-- Data section --
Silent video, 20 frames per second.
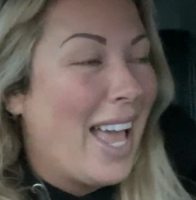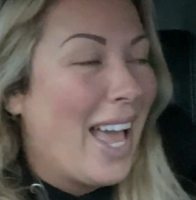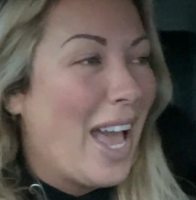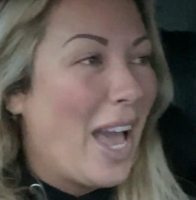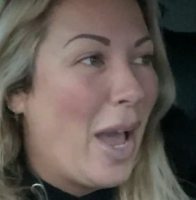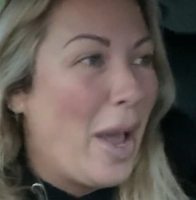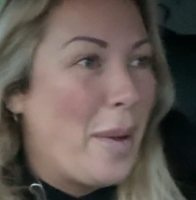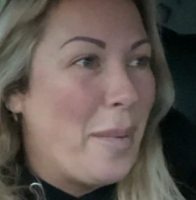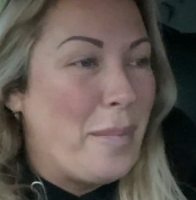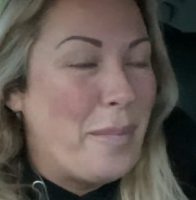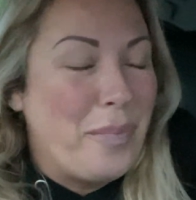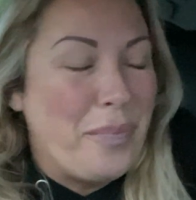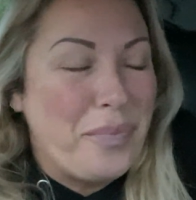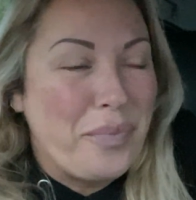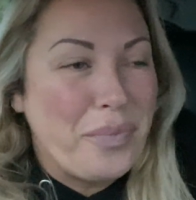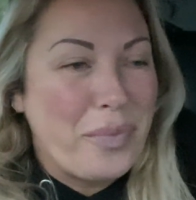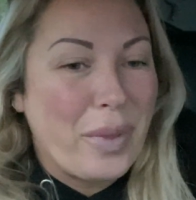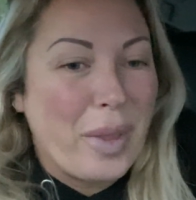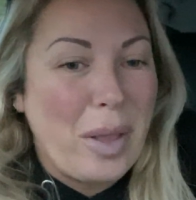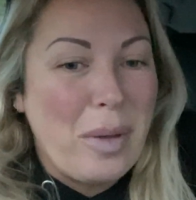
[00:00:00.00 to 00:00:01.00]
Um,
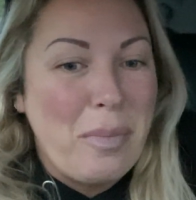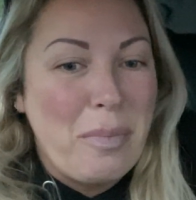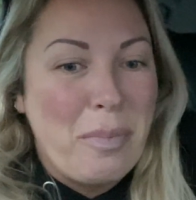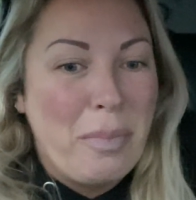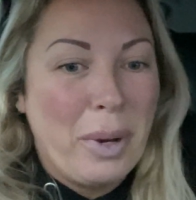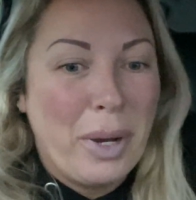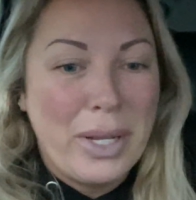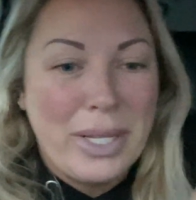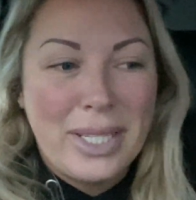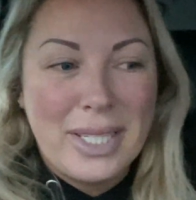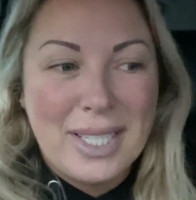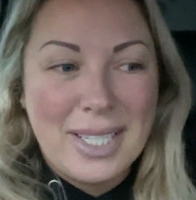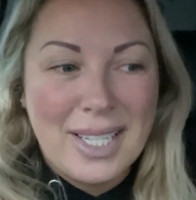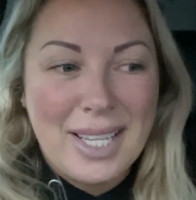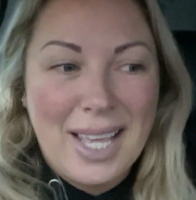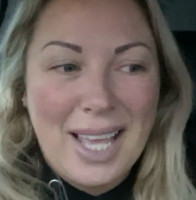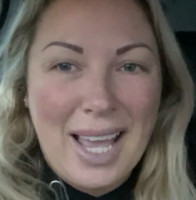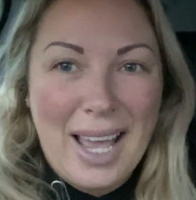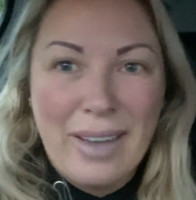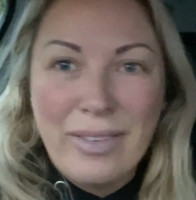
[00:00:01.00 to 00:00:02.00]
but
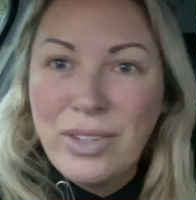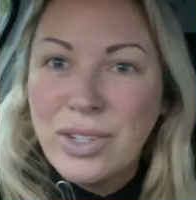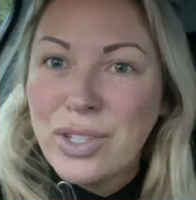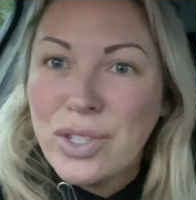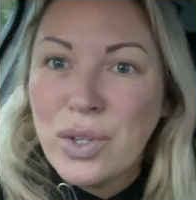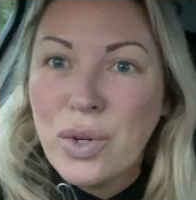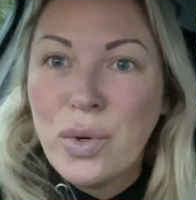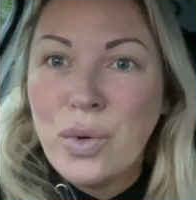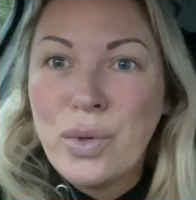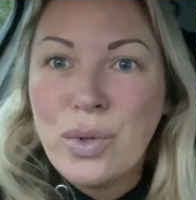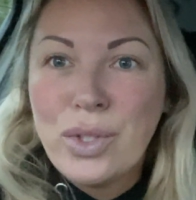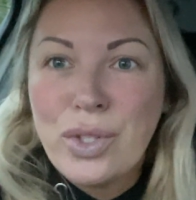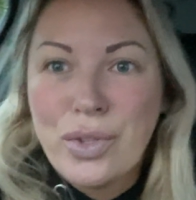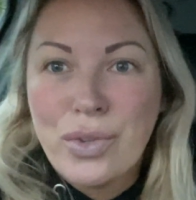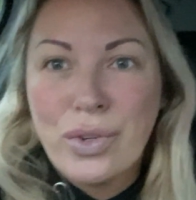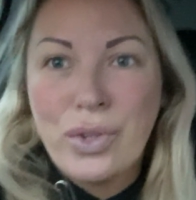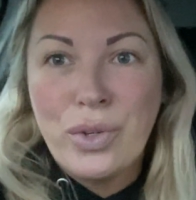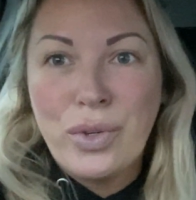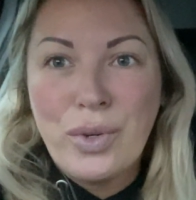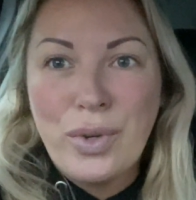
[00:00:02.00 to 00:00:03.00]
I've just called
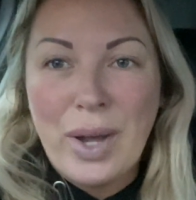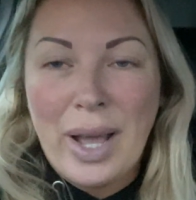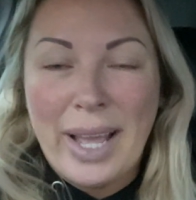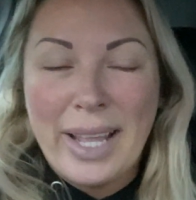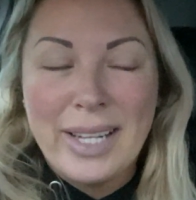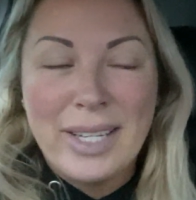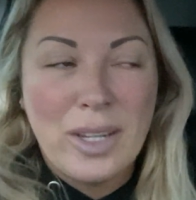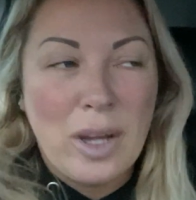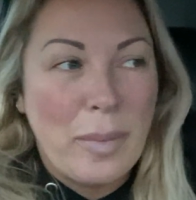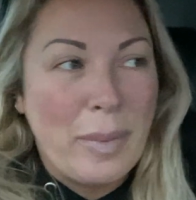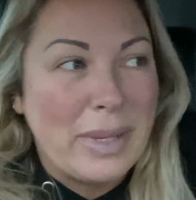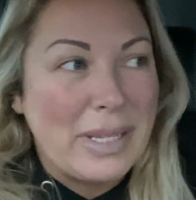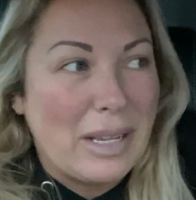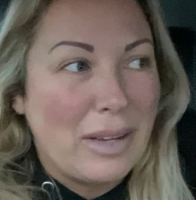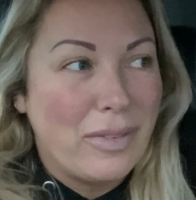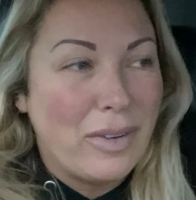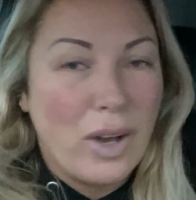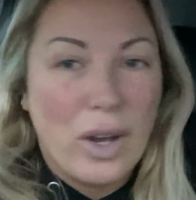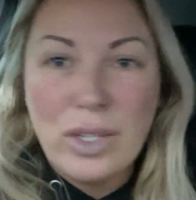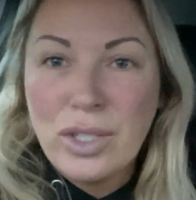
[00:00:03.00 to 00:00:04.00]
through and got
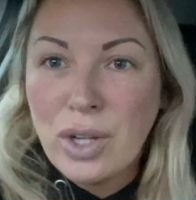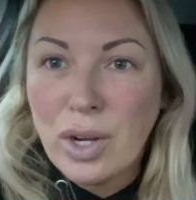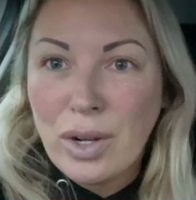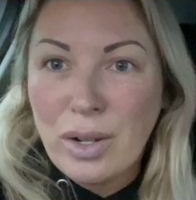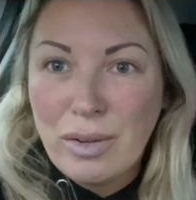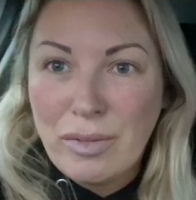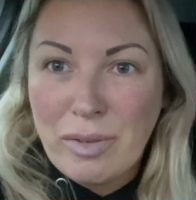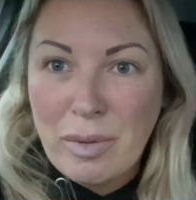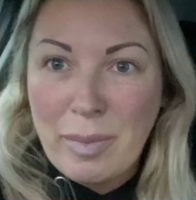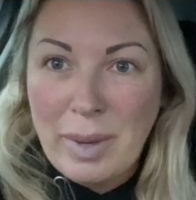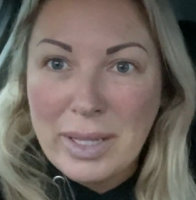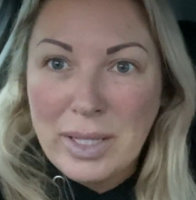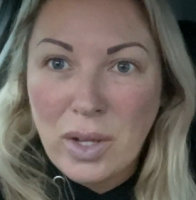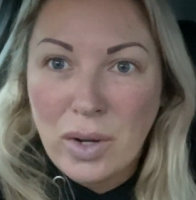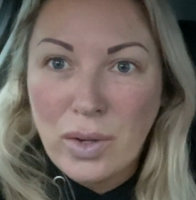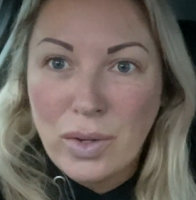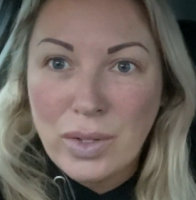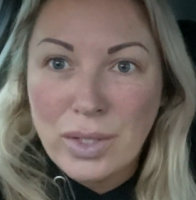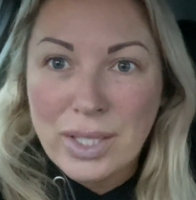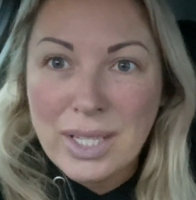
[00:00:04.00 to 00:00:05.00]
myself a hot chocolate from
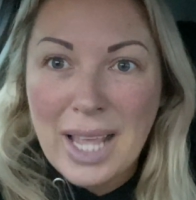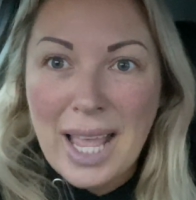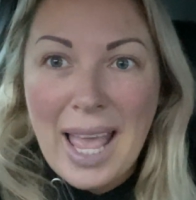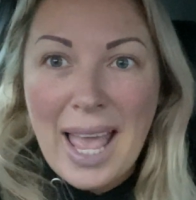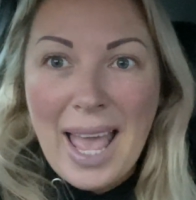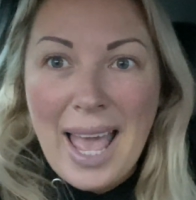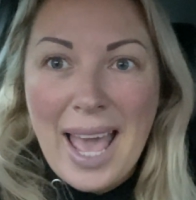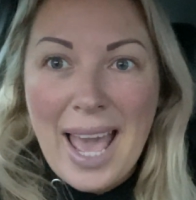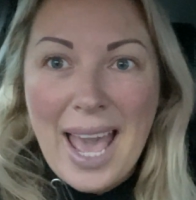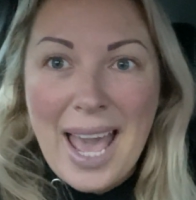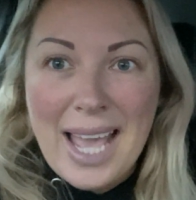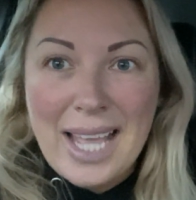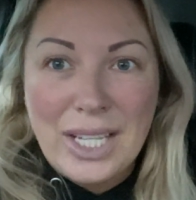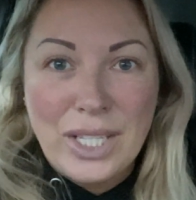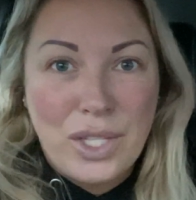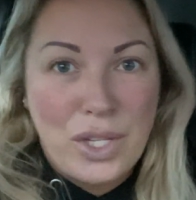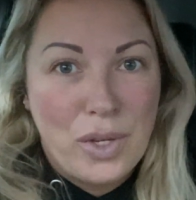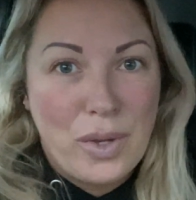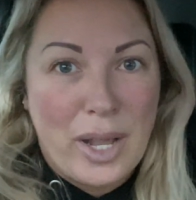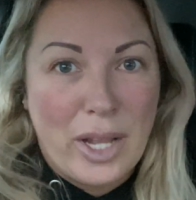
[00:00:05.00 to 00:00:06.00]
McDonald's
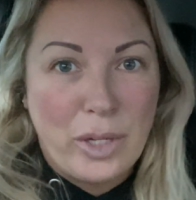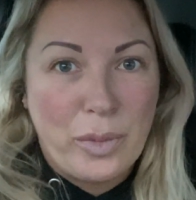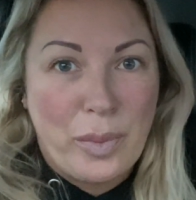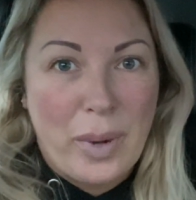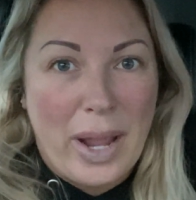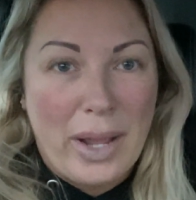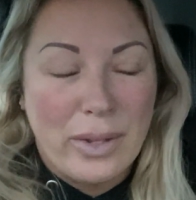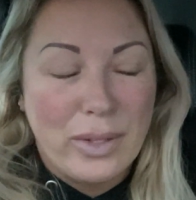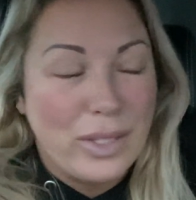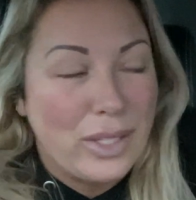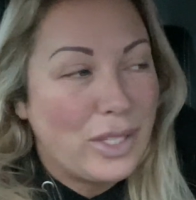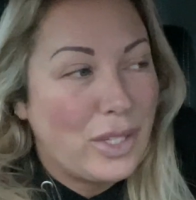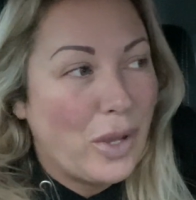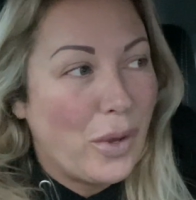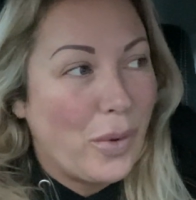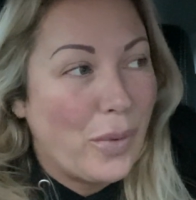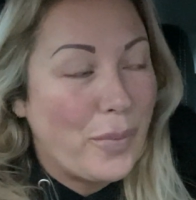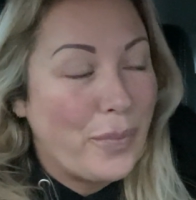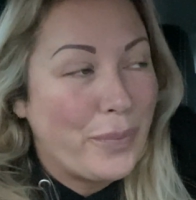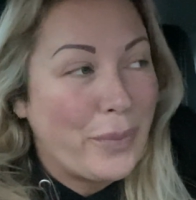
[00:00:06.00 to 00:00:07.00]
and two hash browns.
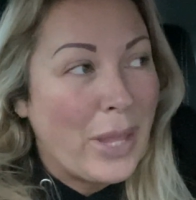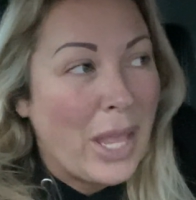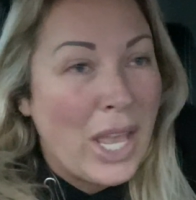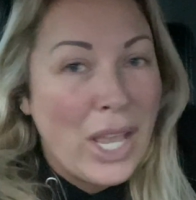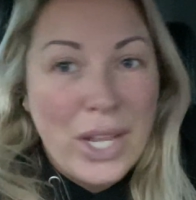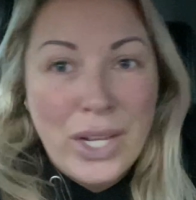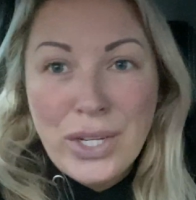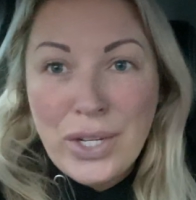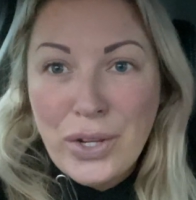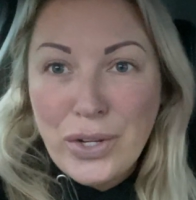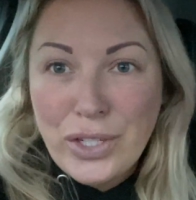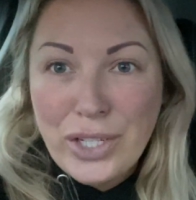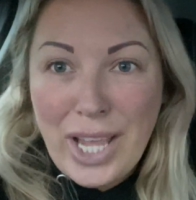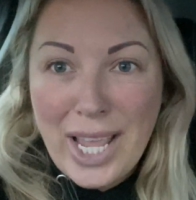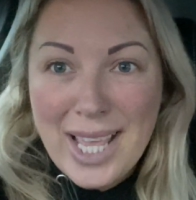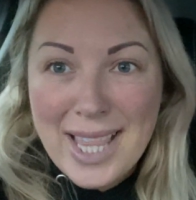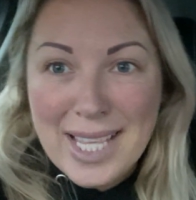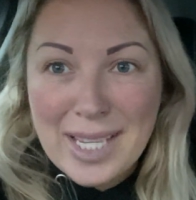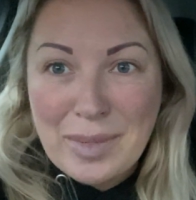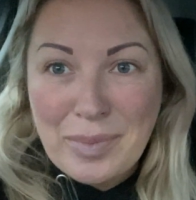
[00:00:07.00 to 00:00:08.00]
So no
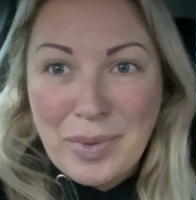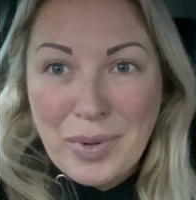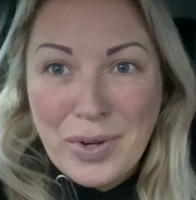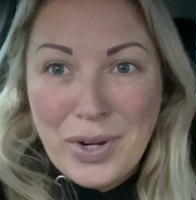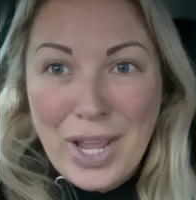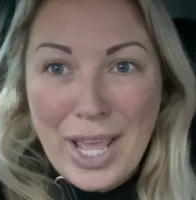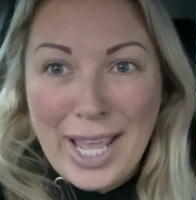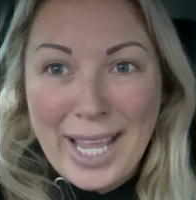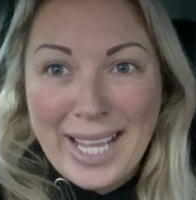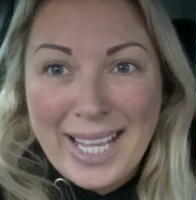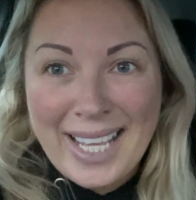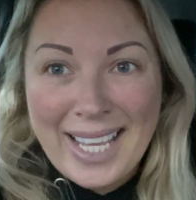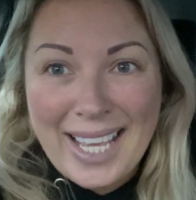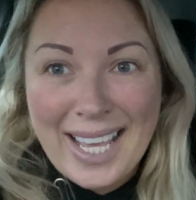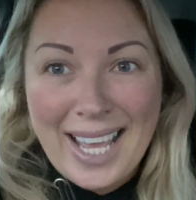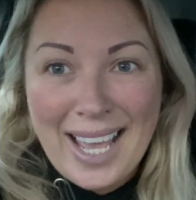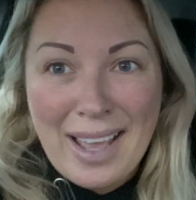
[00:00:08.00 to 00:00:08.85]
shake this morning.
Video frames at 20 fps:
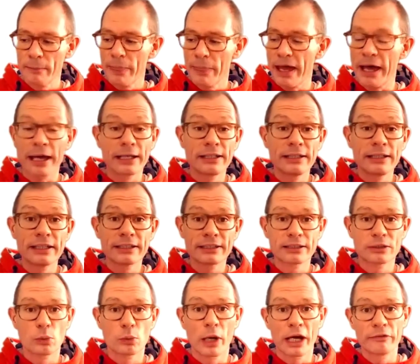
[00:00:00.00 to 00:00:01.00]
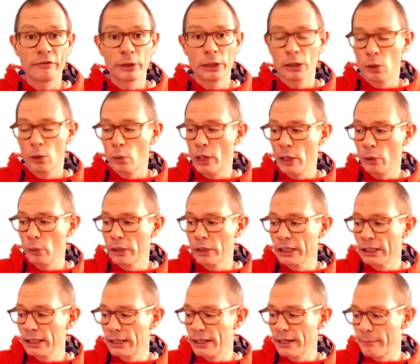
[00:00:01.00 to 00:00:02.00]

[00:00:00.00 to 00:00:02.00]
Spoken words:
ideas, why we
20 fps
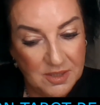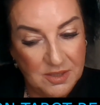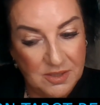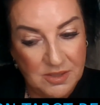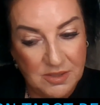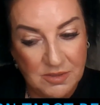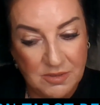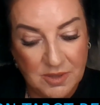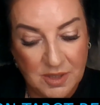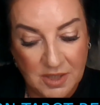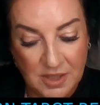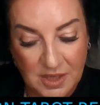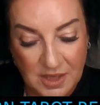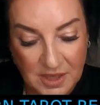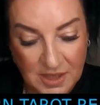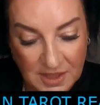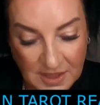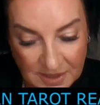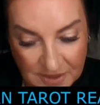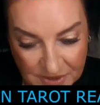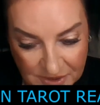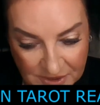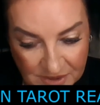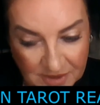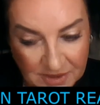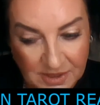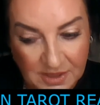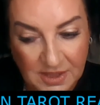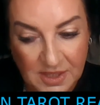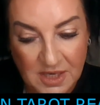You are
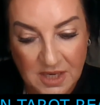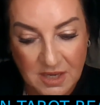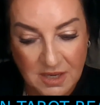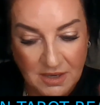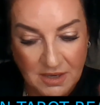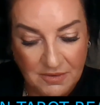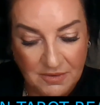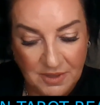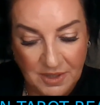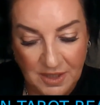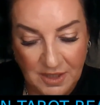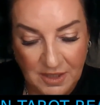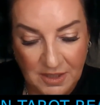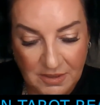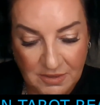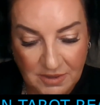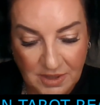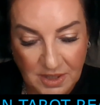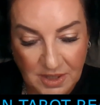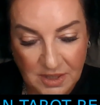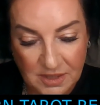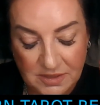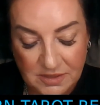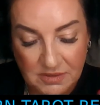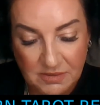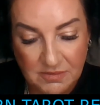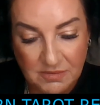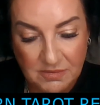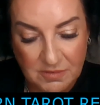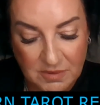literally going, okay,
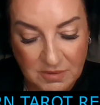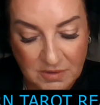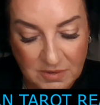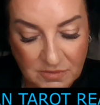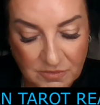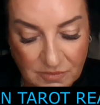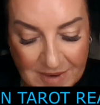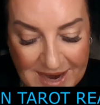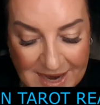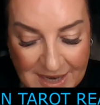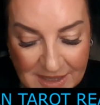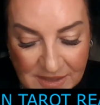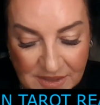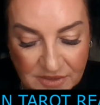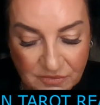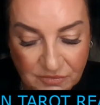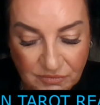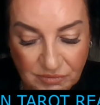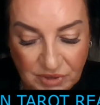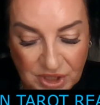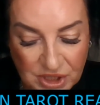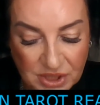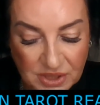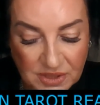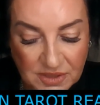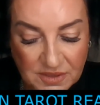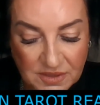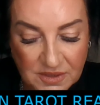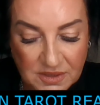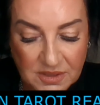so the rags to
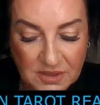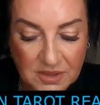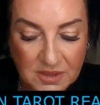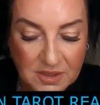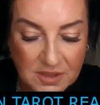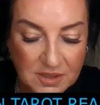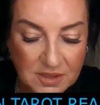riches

-- Task to carry out --
With pictures left out, repeat exactly the lines from the line bearing "Video frames at" through the final line of the records above.

-- Written answer --
Video frames at 20 fps:
[00:00:00.00 to 00:00:01.00]
[00:00:01.00 to 00:00:02.00]

[00:00:00.00 to 00:00:02.00]
Spoken words:
ideas, why we
20 fps
You are
literally going, okay,
so the rags to
riches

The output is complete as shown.